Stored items

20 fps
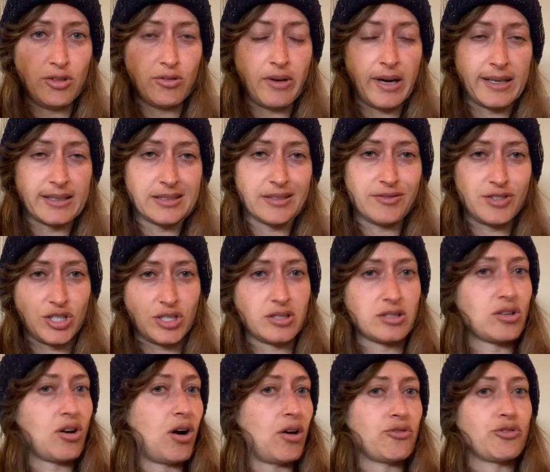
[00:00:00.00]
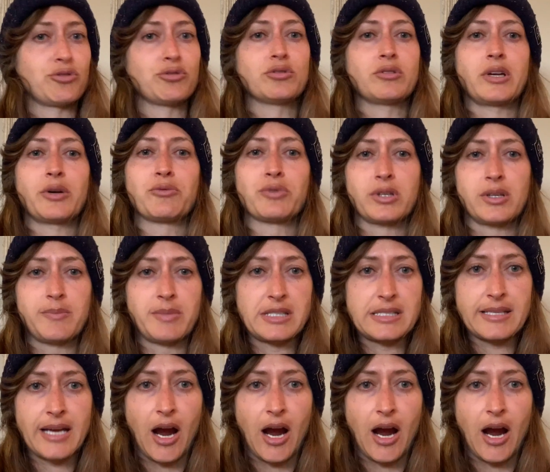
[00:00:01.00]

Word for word: you guys have just gone through a really big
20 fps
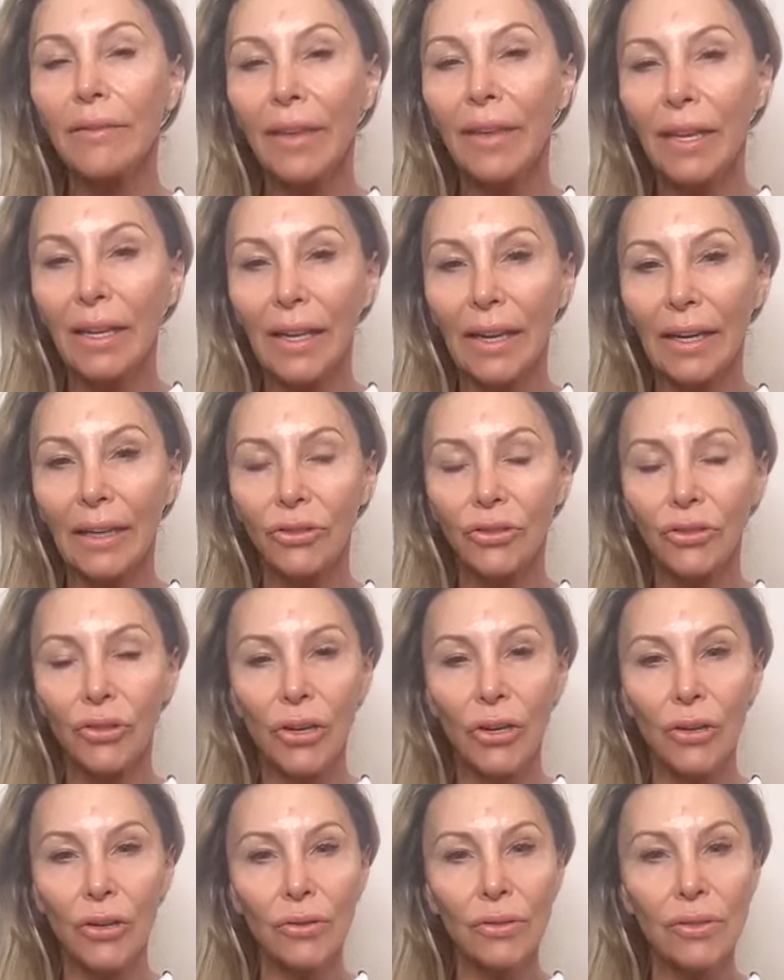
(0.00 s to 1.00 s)
the
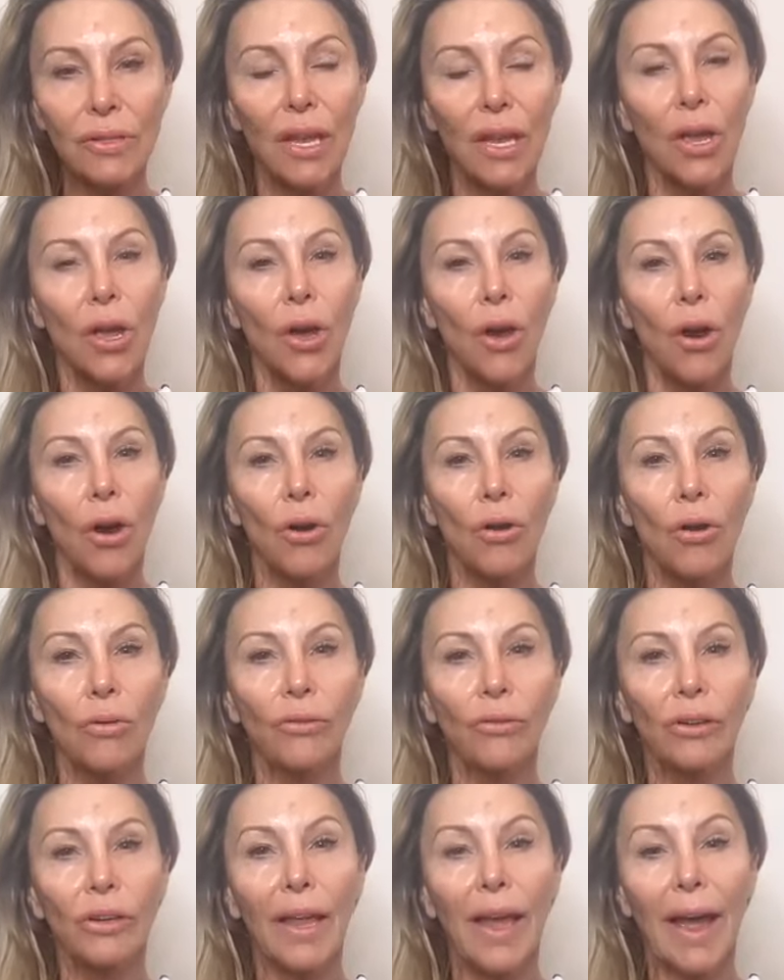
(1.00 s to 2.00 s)
electrodes
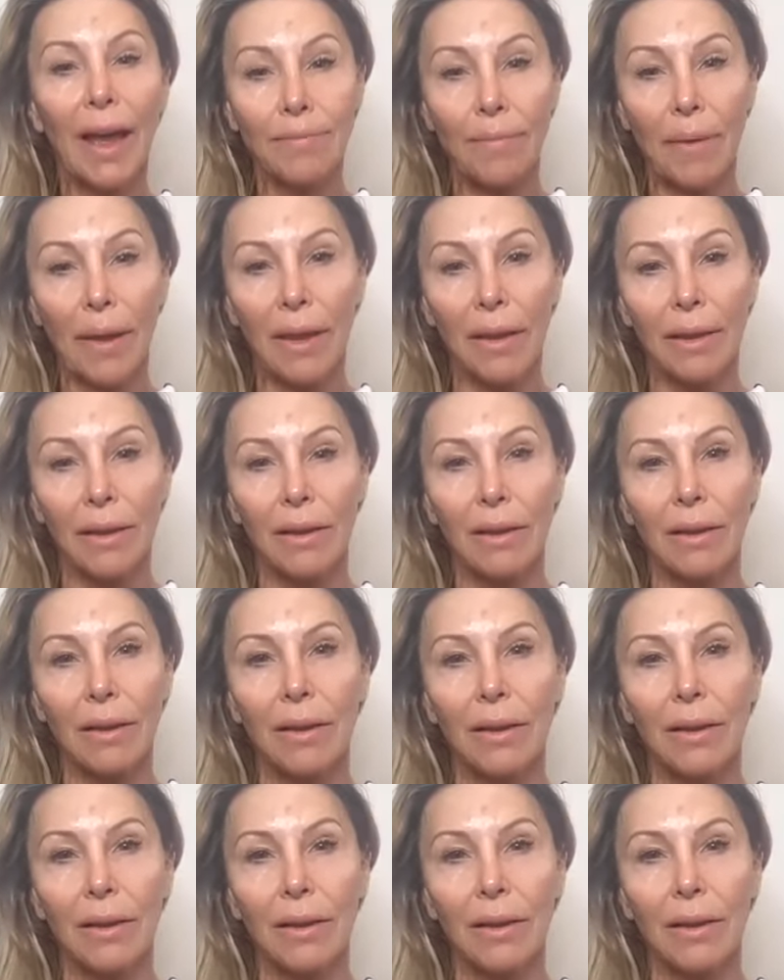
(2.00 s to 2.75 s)
overlapping.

TO DO
Only the lines from the one with "Word for word: you" through the last line of the records above are wanted, copied exactly and with pictures omitted.

SOLUTION TO THIS TASK
Word for word: you guys have just gone through a really big
20 fps
(0.00 s to 1.00 s)
the
(1.00 s to 2.00 s)
electrodes
(2.00 s to 2.75 s)
overlapping.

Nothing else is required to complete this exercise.